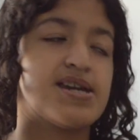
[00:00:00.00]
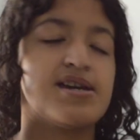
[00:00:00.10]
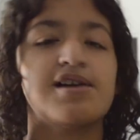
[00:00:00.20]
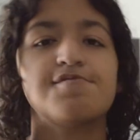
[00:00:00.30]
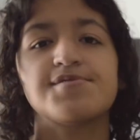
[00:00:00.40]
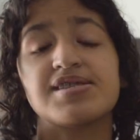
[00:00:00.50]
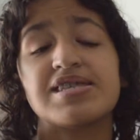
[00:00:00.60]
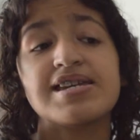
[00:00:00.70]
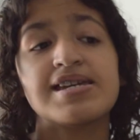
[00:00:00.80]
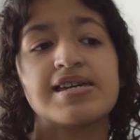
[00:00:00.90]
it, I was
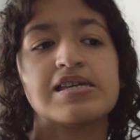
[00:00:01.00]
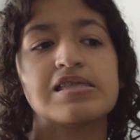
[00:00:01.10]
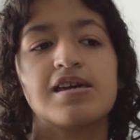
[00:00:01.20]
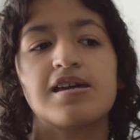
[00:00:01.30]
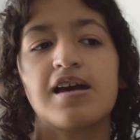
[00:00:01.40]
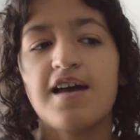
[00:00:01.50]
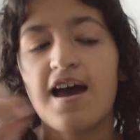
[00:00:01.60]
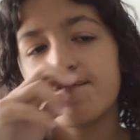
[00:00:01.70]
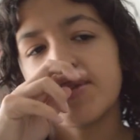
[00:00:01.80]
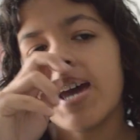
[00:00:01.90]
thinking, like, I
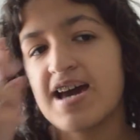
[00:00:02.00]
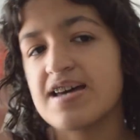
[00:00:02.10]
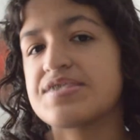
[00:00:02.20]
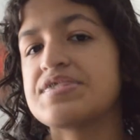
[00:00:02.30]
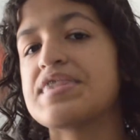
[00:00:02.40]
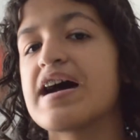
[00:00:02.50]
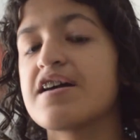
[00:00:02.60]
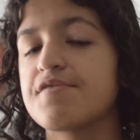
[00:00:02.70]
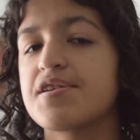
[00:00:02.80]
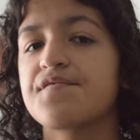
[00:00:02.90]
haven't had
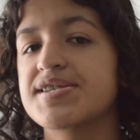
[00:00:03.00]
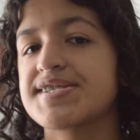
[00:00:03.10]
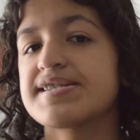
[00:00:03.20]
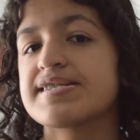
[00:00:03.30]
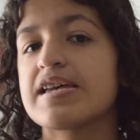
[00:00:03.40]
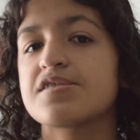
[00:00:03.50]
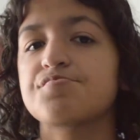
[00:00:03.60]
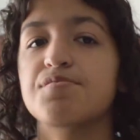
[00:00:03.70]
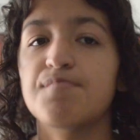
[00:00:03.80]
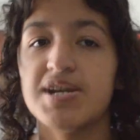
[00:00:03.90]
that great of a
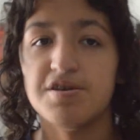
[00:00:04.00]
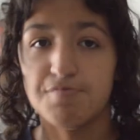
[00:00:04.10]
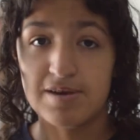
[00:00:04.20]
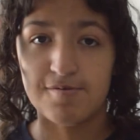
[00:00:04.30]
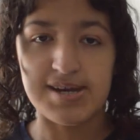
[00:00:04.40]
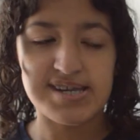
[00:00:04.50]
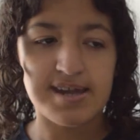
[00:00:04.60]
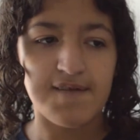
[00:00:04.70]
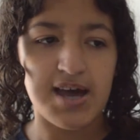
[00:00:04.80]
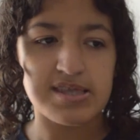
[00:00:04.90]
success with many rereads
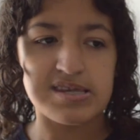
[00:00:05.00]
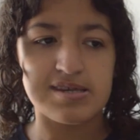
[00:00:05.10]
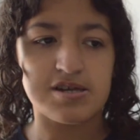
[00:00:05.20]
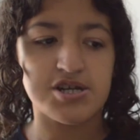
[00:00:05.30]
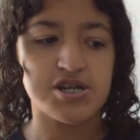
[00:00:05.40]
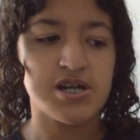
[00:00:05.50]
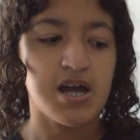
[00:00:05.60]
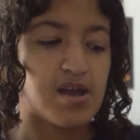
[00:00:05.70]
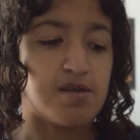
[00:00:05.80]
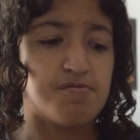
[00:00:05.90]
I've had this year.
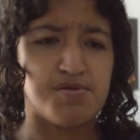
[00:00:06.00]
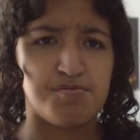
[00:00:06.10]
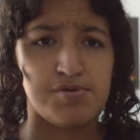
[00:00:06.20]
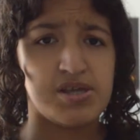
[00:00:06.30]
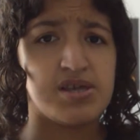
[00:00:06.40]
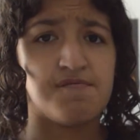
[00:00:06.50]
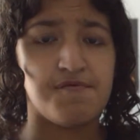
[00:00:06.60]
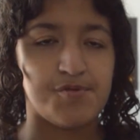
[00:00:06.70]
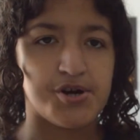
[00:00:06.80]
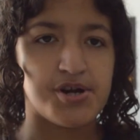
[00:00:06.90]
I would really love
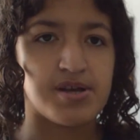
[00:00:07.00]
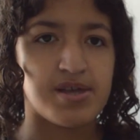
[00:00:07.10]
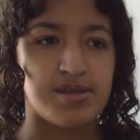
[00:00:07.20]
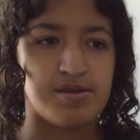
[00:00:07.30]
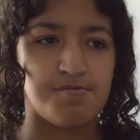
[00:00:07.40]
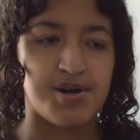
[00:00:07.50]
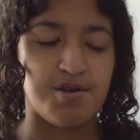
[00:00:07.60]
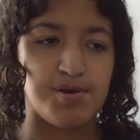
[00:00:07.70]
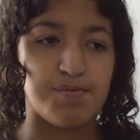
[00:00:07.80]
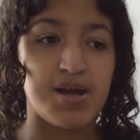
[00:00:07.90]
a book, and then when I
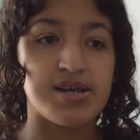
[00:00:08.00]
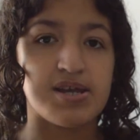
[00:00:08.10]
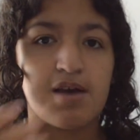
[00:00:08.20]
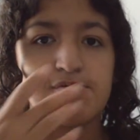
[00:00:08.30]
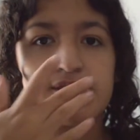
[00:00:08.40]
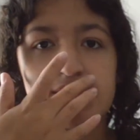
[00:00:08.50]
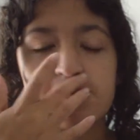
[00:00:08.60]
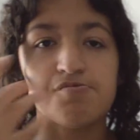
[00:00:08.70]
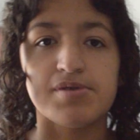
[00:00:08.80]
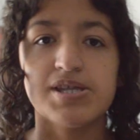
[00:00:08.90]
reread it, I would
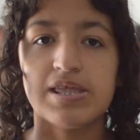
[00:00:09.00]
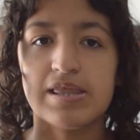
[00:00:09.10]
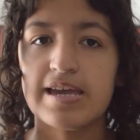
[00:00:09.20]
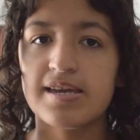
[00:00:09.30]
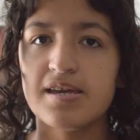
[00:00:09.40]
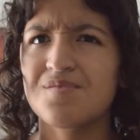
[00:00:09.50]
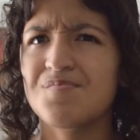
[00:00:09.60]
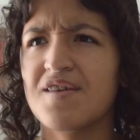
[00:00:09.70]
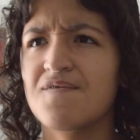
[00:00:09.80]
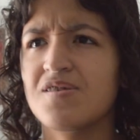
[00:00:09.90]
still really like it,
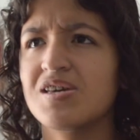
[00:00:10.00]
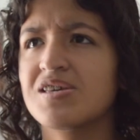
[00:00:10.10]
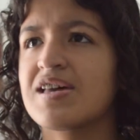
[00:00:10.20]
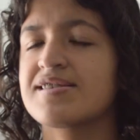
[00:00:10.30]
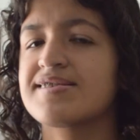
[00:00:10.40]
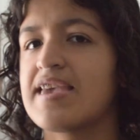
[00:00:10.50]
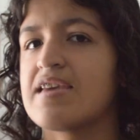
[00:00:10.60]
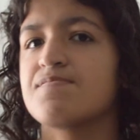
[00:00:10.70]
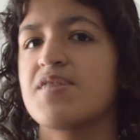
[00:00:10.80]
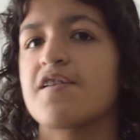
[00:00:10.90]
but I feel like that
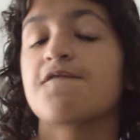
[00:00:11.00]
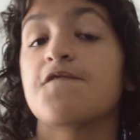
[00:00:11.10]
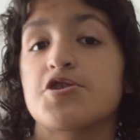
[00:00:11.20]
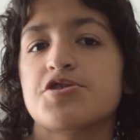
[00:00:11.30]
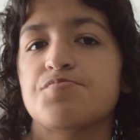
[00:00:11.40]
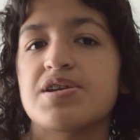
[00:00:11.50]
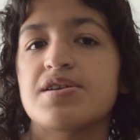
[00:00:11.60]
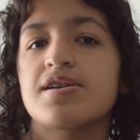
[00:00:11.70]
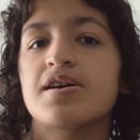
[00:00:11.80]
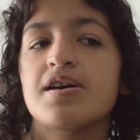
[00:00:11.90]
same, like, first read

• Directions:
Leaving the pictures out, print every line of the listing exactly.

• Reply:
[00:00:00.00]
[00:00:00.10]
[00:00:00.20]
[00:00:00.30]
[00:00:00.40]
[00:00:00.50]
[00:00:00.60]
[00:00:00.70]
[00:00:00.80]
[00:00:00.90]
it, I was
[00:00:01.00]
[00:00:01.10]
[00:00:01.20]
[00:00:01.30]
[00:00:01.40]
[00:00:01.50]
[00:00:01.60]
[00:00:01.70]
[00:00:01.80]
[00:00:01.90]
thinking, like, I
[00:00:02.00]
[00:00:02.10]
[00:00:02.20]
[00:00:02.30]
[00:00:02.40]
[00:00:02.50]
[00:00:02.60]
[00:00:02.70]
[00:00:02.80]
[00:00:02.90]
haven't had
[00:00:03.00]
[00:00:03.10]
[00:00:03.20]
[00:00:03.30]
[00:00:03.40]
[00:00:03.50]
[00:00:03.60]
[00:00:03.70]
[00:00:03.80]
[00:00:03.90]
that great of a
[00:00:04.00]
[00:00:04.10]
[00:00:04.20]
[00:00:04.30]
[00:00:04.40]
[00:00:04.50]
[00:00:04.60]
[00:00:04.70]
[00:00:04.80]
[00:00:04.90]
success with many rereads
[00:00:05.00]
[00:00:05.10]
[00:00:05.20]
[00:00:05.30]
[00:00:05.40]
[00:00:05.50]
[00:00:05.60]
[00:00:05.70]
[00:00:05.80]
[00:00:05.90]
I've had this year.
[00:00:06.00]
[00:00:06.10]
[00:00:06.20]
[00:00:06.30]
[00:00:06.40]
[00:00:06.50]
[00:00:06.60]
[00:00:06.70]
[00:00:06.80]
[00:00:06.90]
I would really love
[00:00:07.00]
[00:00:07.10]
[00:00:07.20]
[00:00:07.30]
[00:00:07.40]
[00:00:07.50]
[00:00:07.60]
[00:00:07.70]
[00:00:07.80]
[00:00:07.90]
a book, and then when I
[00:00:08.00]
[00:00:08.10]
[00:00:08.20]
[00:00:08.30]
[00:00:08.40]
[00:00:08.50]
[00:00:08.60]
[00:00:08.70]
[00:00:08.80]
[00:00:08.90]
reread it, I would
[00:00:09.00]
[00:00:09.10]
[00:00:09.20]
[00:00:09.30]
[00:00:09.40]
[00:00:09.50]
[00:00:09.60]
[00:00:09.70]
[00:00:09.80]
[00:00:09.90]
still really like it,
[00:00:10.00]
[00:00:10.10]
[00:00:10.20]
[00:00:10.30]
[00:00:10.40]
[00:00:10.50]
[00:00:10.60]
[00:00:10.70]
[00:00:10.80]
[00:00:10.90]
but I feel like that
[00:00:11.00]
[00:00:11.10]
[00:00:11.20]
[00:00:11.30]
[00:00:11.40]
[00:00:11.50]
[00:00:11.60]
[00:00:11.70]
[00:00:11.80]
[00:00:11.90]
same, like, first read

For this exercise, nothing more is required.